#### Work item
Give the lines below again, exactly as they stand, and leave out the images.

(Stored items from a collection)
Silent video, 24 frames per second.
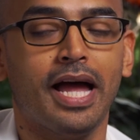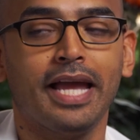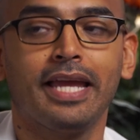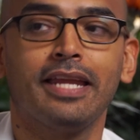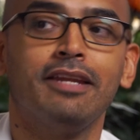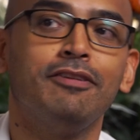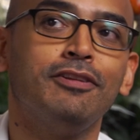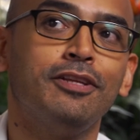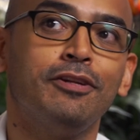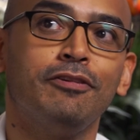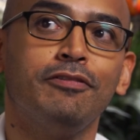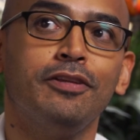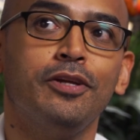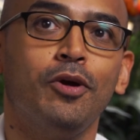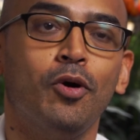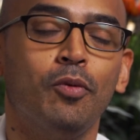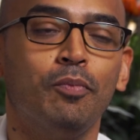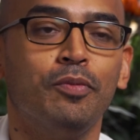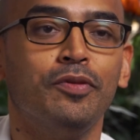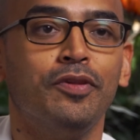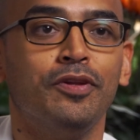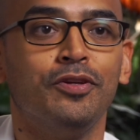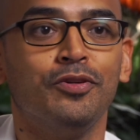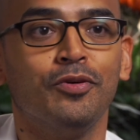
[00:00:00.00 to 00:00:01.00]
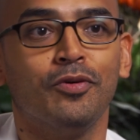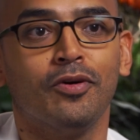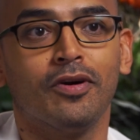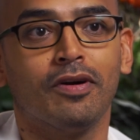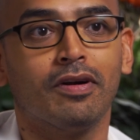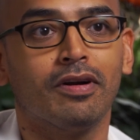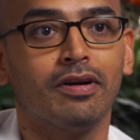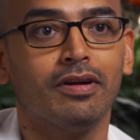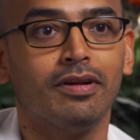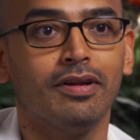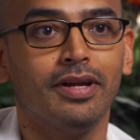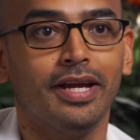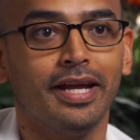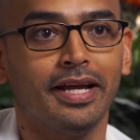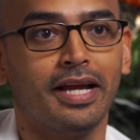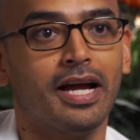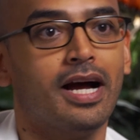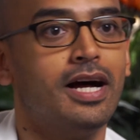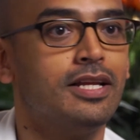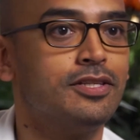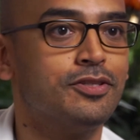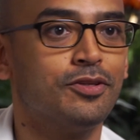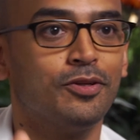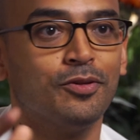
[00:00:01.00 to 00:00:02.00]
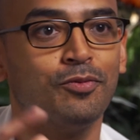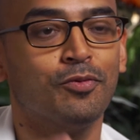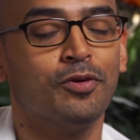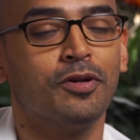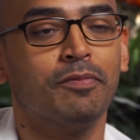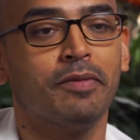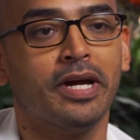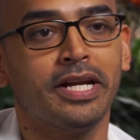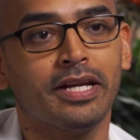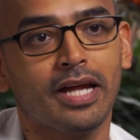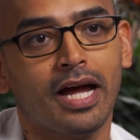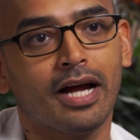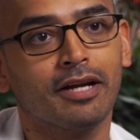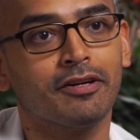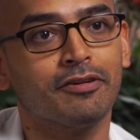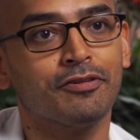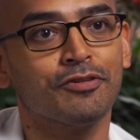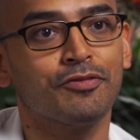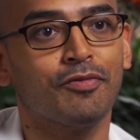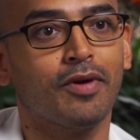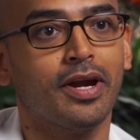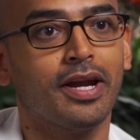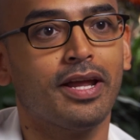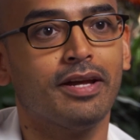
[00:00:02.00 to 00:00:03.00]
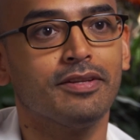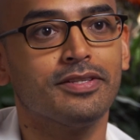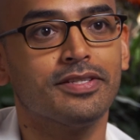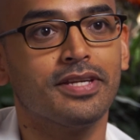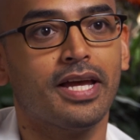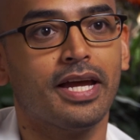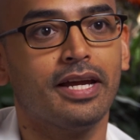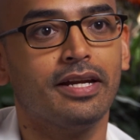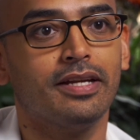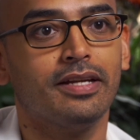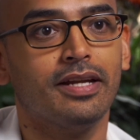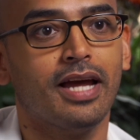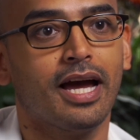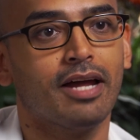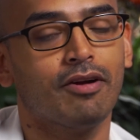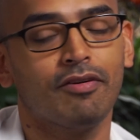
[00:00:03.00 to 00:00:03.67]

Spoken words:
I can literally open the door and consult one of my doctors right outside.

#### Answer box
Silent video, 24 frames per second.
[00:00:00.00 to 00:00:01.00]
[00:00:01.00 to 00:00:02.00]
[00:00:02.00 to 00:00:03.00]
[00:00:03.00 to 00:00:03.67]

Spoken words:
I can literally open the door and consult one of my doctors right outside.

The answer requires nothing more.